The Black Keys’ latest album, Delta Kream, is a collection of blues standards from the Mississippi Hill Country. Drummer Patrick Carney and guitarist Dan Auerbach expanded their duo with a team of Hill Country specialists including virtuoso slide guitarist Kenny Brown. As the guitarist for R.L. Burnside and many other Northern Mississippi blues artists, Brown brings authenticity to the music while imbuing the songs with hypnotic slide work.
Is Northern Mississippi slide guitar different from other styles?
I don’t know if it’s different. The first time I ever heard slide was when I was 14. Mississippi Joe Callico, who lived next door, was teaching me. He pulled out a pocket knife, took his archtop guitar, and laid it in his lap. He had it tuned to what they call “Spanish tuning,” which is open G. Later, another guy showed me how to put a slide on my finger. He tuned to D, E, and G. I’ve been doing that ever since I was a kid.
If there was something specific to North Mississippi, I would have to think about it. There was Mississippi Fred McDowell and Jessie Mae Hemphill. There was a guy named Stonewall Mays and Rainie Burnette. I listened to a lot of people, including Elmore James and Robert Johnson. I listened to everyone I could learn from, including the Allman Brothers. The Northern Mississippi feel is tied into the groove more than the chord changes. It comes from the fife and drum bands and being around that a lot of years ago.

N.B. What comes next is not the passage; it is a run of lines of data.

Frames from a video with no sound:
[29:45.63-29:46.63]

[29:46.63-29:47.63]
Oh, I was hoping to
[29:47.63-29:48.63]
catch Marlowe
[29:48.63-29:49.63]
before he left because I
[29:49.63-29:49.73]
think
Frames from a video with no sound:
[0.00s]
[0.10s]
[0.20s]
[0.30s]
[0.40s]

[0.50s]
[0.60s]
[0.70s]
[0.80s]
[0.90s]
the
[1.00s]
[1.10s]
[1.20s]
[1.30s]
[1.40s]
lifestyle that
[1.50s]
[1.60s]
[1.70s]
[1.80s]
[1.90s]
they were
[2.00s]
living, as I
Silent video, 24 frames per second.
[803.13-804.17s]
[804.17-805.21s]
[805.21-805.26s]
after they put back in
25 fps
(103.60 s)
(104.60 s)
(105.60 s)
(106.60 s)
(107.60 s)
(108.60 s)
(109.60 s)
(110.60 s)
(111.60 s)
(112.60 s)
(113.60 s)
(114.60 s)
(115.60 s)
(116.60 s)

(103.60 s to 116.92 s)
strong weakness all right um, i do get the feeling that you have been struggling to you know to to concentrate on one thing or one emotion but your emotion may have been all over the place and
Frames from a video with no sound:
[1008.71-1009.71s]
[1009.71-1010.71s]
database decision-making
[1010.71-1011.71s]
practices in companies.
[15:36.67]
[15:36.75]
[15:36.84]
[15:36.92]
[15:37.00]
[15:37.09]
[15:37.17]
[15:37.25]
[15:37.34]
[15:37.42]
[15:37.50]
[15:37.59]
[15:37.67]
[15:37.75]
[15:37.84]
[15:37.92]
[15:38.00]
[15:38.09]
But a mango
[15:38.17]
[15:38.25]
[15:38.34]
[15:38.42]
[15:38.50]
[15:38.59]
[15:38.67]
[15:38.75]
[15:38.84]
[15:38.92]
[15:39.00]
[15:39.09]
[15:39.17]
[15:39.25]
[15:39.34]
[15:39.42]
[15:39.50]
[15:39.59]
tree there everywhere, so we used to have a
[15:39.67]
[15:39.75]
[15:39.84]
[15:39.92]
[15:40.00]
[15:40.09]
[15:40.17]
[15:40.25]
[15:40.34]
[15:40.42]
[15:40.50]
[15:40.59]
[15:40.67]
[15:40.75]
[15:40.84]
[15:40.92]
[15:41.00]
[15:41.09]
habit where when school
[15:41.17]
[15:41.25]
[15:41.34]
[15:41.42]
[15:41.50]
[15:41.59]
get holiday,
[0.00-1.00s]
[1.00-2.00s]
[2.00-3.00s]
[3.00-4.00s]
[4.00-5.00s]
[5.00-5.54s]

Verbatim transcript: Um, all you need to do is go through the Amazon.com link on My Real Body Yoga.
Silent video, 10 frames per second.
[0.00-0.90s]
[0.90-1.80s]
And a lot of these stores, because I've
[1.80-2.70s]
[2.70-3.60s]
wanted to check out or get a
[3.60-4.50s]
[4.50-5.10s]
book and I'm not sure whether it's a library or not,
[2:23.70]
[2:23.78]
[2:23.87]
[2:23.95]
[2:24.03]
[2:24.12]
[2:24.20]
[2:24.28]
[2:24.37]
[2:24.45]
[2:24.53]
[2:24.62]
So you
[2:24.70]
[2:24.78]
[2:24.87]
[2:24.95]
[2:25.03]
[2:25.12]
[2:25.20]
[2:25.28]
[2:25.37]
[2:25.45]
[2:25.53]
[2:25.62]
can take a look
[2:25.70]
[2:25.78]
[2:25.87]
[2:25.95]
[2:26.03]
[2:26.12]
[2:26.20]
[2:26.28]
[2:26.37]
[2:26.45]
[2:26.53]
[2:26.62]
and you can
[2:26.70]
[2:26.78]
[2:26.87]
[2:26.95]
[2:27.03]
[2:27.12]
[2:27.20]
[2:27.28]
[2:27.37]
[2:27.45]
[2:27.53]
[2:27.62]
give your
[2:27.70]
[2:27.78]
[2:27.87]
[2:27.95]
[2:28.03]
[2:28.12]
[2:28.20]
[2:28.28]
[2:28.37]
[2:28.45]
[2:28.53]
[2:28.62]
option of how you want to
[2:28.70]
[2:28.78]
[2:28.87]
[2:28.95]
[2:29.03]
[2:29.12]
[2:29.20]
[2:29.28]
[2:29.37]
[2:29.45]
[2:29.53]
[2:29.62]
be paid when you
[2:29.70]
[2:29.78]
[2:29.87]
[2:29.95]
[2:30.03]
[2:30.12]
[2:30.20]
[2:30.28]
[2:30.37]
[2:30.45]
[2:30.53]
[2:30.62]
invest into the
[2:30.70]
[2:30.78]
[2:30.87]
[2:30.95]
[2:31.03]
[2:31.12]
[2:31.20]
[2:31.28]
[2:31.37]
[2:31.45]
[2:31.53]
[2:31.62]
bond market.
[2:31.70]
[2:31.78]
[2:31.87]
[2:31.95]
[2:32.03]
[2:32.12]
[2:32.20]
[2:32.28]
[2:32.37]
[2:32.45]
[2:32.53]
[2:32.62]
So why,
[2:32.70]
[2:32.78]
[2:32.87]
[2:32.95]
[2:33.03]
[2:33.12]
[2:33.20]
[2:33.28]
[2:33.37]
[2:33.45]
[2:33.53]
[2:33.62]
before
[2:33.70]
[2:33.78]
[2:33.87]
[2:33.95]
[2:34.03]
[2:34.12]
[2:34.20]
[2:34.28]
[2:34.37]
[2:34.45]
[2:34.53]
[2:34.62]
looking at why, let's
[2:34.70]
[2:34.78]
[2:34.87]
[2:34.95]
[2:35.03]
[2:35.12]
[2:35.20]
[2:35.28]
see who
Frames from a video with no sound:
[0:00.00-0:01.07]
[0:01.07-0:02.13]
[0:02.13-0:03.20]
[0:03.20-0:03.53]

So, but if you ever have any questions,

How did you meet The Black Keys?
Years ago, they were on Fat Possum Records. I was with R.L. Burnside and the first time I met them was on a bus headed to the airport from a festival in Norway. We briefly met, but everybody was worn out from the night before. I put on the North Mississippi Hill Country Picnic, which is a blues festival here. They both came down for that, and later I got the call to play on a Robert Finley record. They did, too, and we were hired for three or four days. We recorded six songs in about five hours then did overdubs the next day. Four of those songs made it to the record, which was a great record to play on. I’m glad they called.
Did you have any influence over how the songs were chosen?
We sat down thinking about songs to do, and I made some suggestions. Guitarist Eric Deaton was there, too. Dan and Patrick made some suggestions, and we put our heads together. We pretty much sat in a circle and played (laughs). There was some isolation with the drums, but other than that, the mics were close on the amps.
Which guitars did you use?
On most of it, I used an old Silvertone and a ’58 Danelectro, except for one or two others where I used a Mexican Strat from 1989. We did the record in 10 hours – five the first day, then finished the next with a couple overdubs.
Do you set guitars with a higher action for slide?
I keep mine set up where I can play slide or without, so I can swap back and forth. It’s a little higher than most for people who don’t play slide. I used to have an old Casino that I miss really bad and don’t know why I sold it. It had real low action, but I played slide on it. Back in those times, I think I used .011 to .060 strings.
Which finger do you use for slide?
My ring finger. I have used my little finger; I left my slide at home once and had to use a lipstick case, but it would only fit on my little finger (laughs).
Your work on Delta Kream is going to attract students.
I have lessons online, which is something I do to keep the money coming in. Some of my students are pretty good. I did an apprenticeship thing with a girl here in Mississippi. When Corona hit, I taught her a lot of stuff. You always learn from teaching, so it really helps me.
Any new projects?
I’m digging out songs. I have some sessions with Dan, and I have some country tunes I did with Bruce Watson, from Fat Possum Records. I’m thinking of doing more of that, and I’m writing stuff for another record. We did the festival again this year, and other gigs are picking up.
Will you join The Black Keys on tour?
There are some plans for us doing a few shows. They’re a lot of fun to play with.